- **WHAT YOU SHOULD DO**: Copy out the data word for word, without any of its pictures.

*** DATA SUPPLIED ***

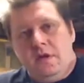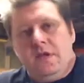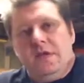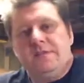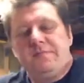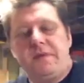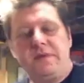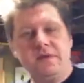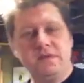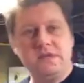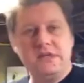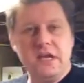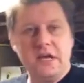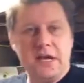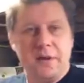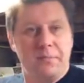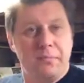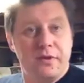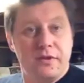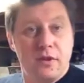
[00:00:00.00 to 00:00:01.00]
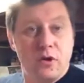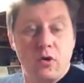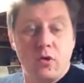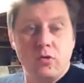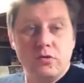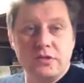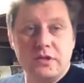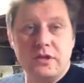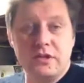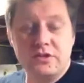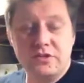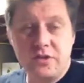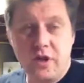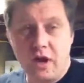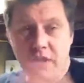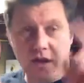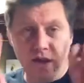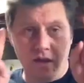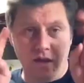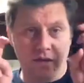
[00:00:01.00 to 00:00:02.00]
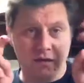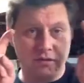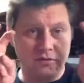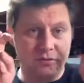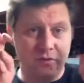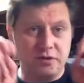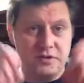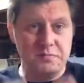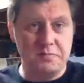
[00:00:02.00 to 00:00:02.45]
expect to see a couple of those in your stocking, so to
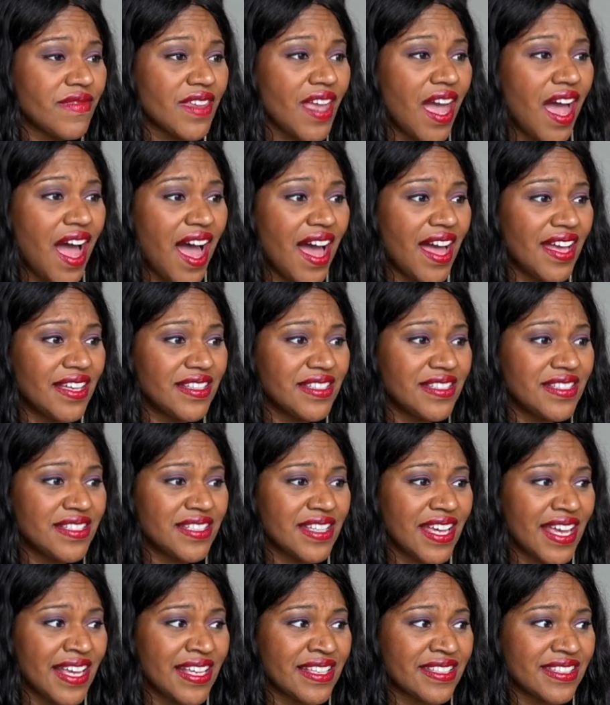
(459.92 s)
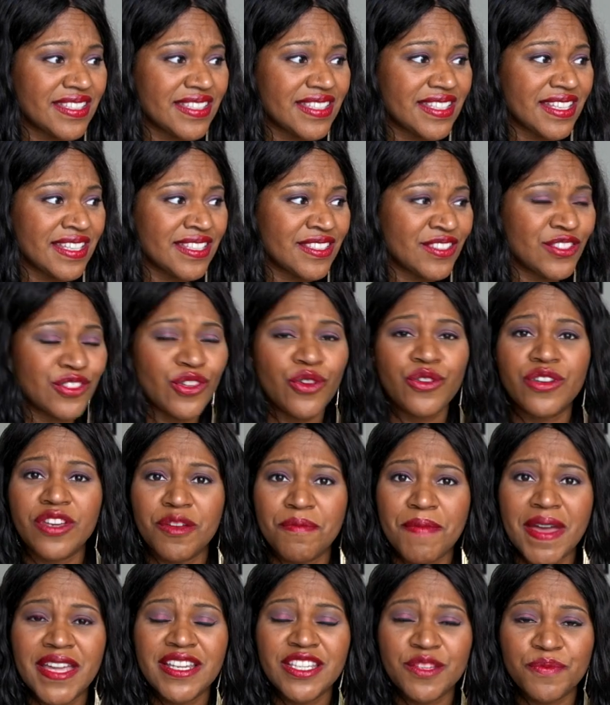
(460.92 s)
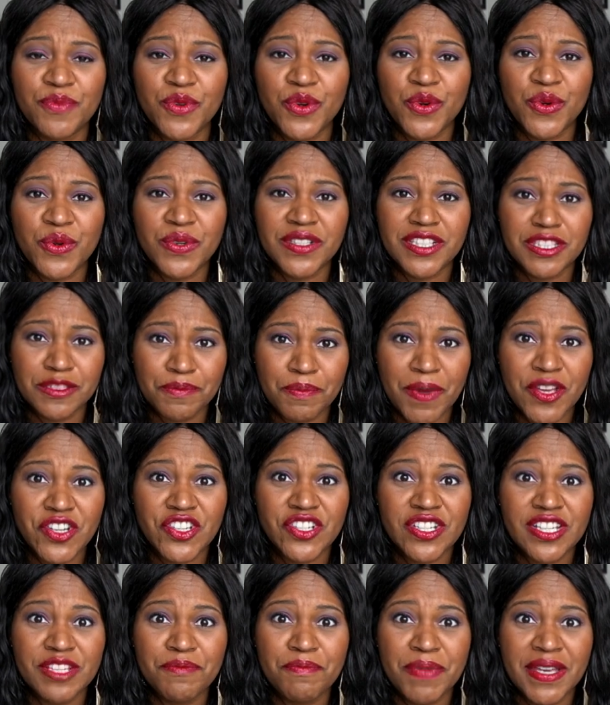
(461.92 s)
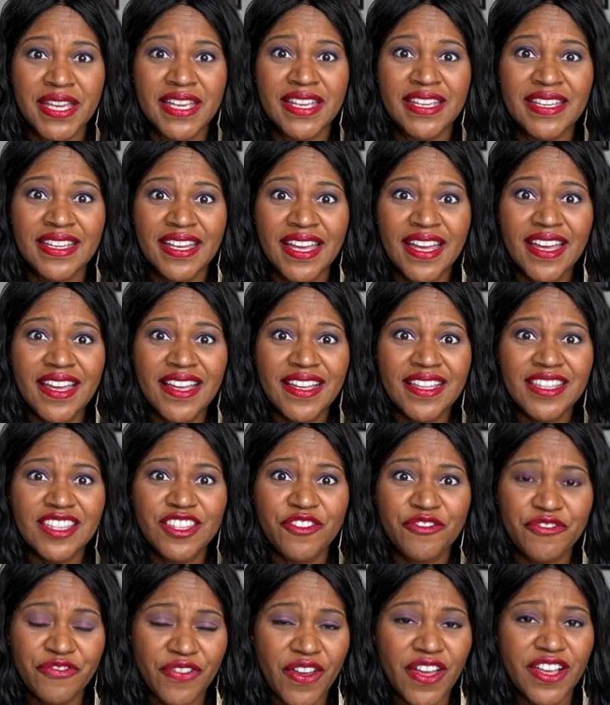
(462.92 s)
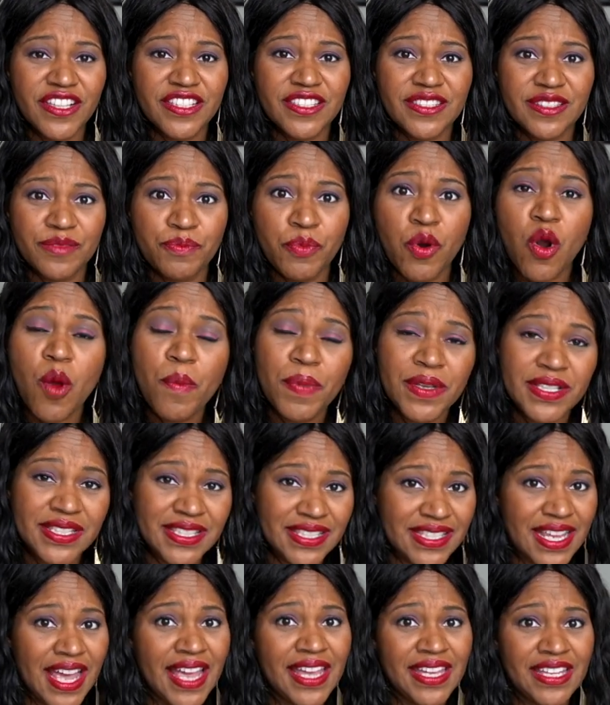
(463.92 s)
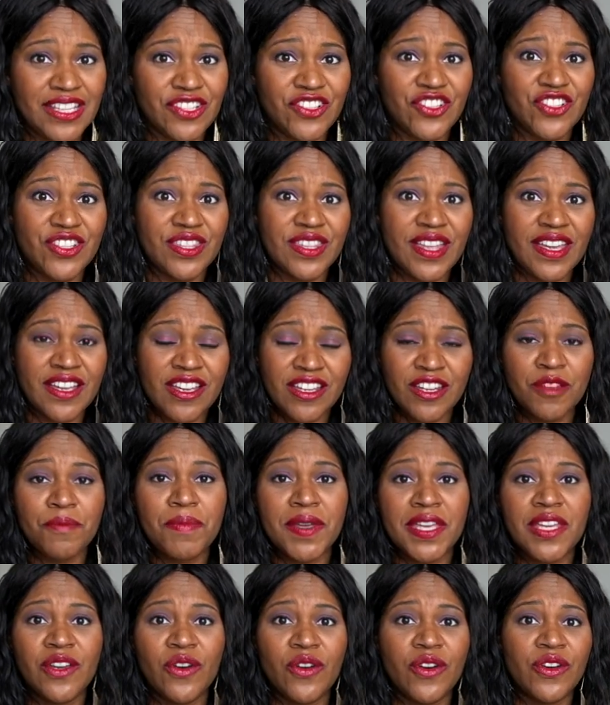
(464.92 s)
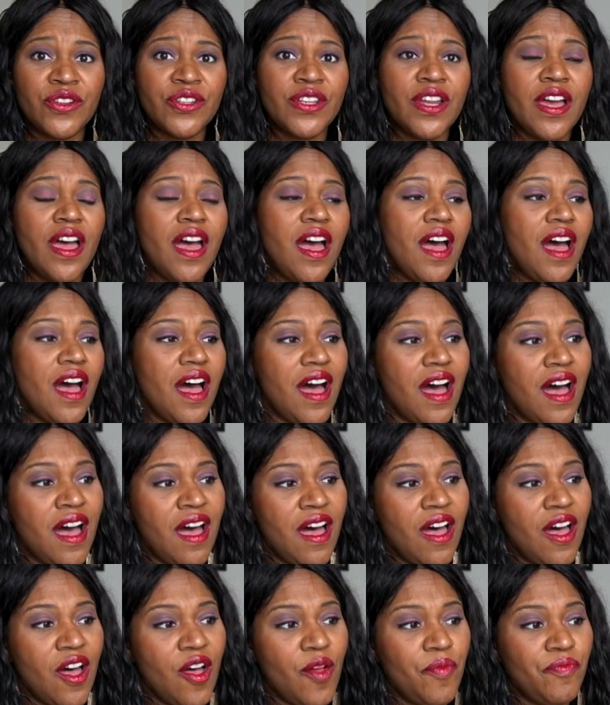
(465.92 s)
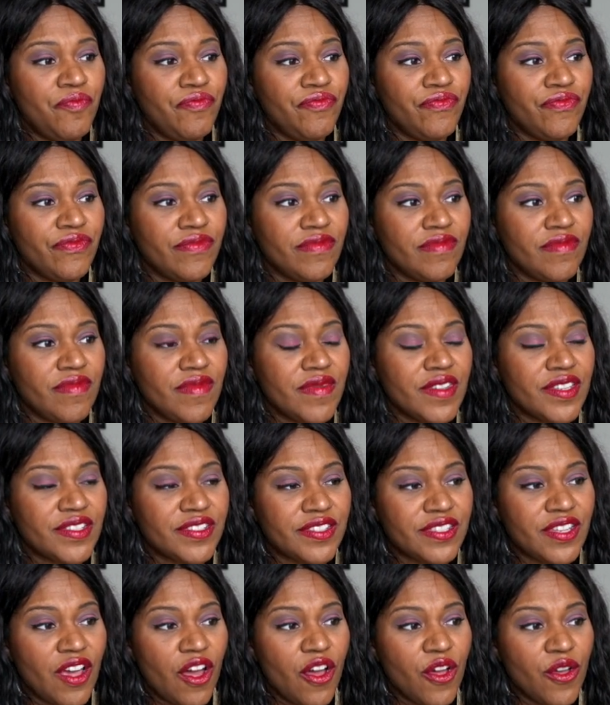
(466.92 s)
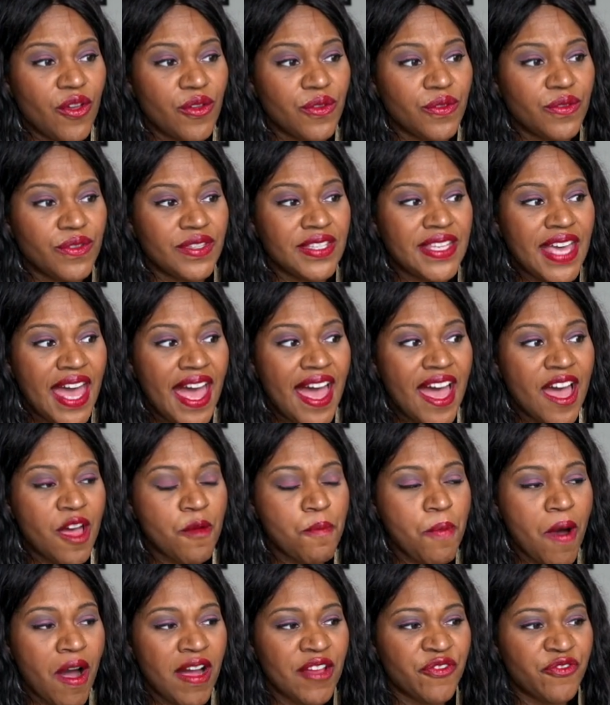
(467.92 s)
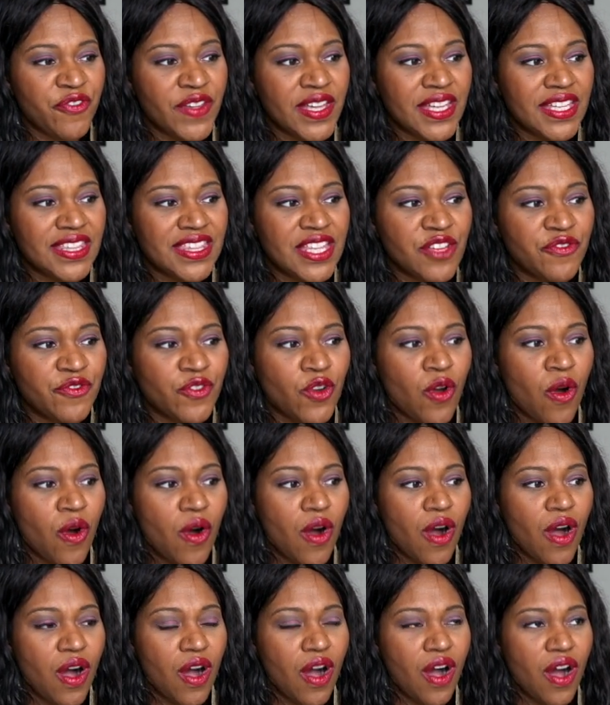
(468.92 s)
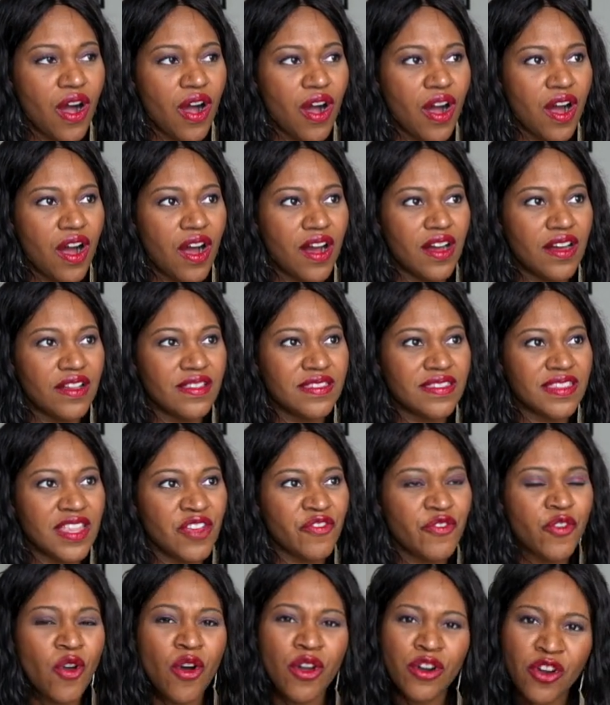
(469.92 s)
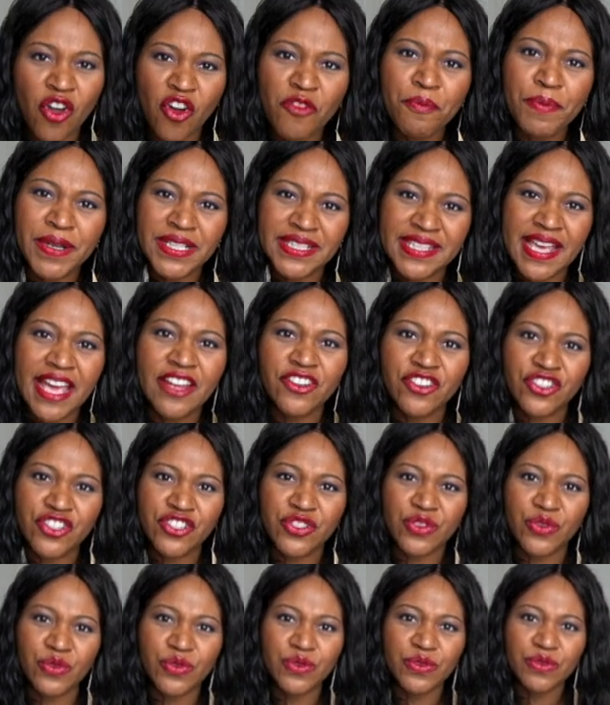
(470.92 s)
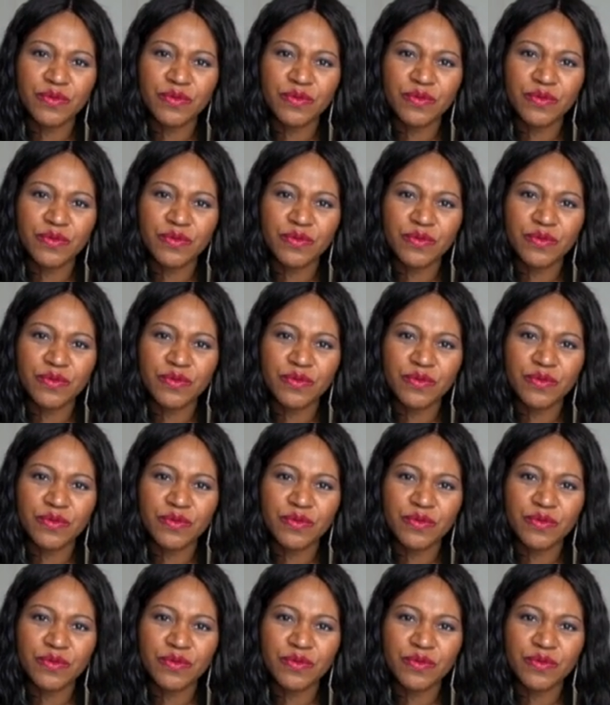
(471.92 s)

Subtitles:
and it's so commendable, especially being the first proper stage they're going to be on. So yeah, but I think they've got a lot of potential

***

- **SOLVED PROBLEM**:
[00:00:00.00 to 00:00:01.00]
[00:00:01.00 to 00:00:02.00]
[00:00:02.00 to 00:00:02.45]
expect to see a couple of those in your stocking, so to
(459.92 s)
(460.92 s)
(461.92 s)
(462.92 s)
(463.92 s)
(464.92 s)
(465.92 s)
(466.92 s)
(467.92 s)
(468.92 s)
(469.92 s)
(470.92 s)
(471.92 s)

Subtitles:
and it's so commendable, especially being the first proper stage they're going to be on. So yeah, but I think they've got a lot of potential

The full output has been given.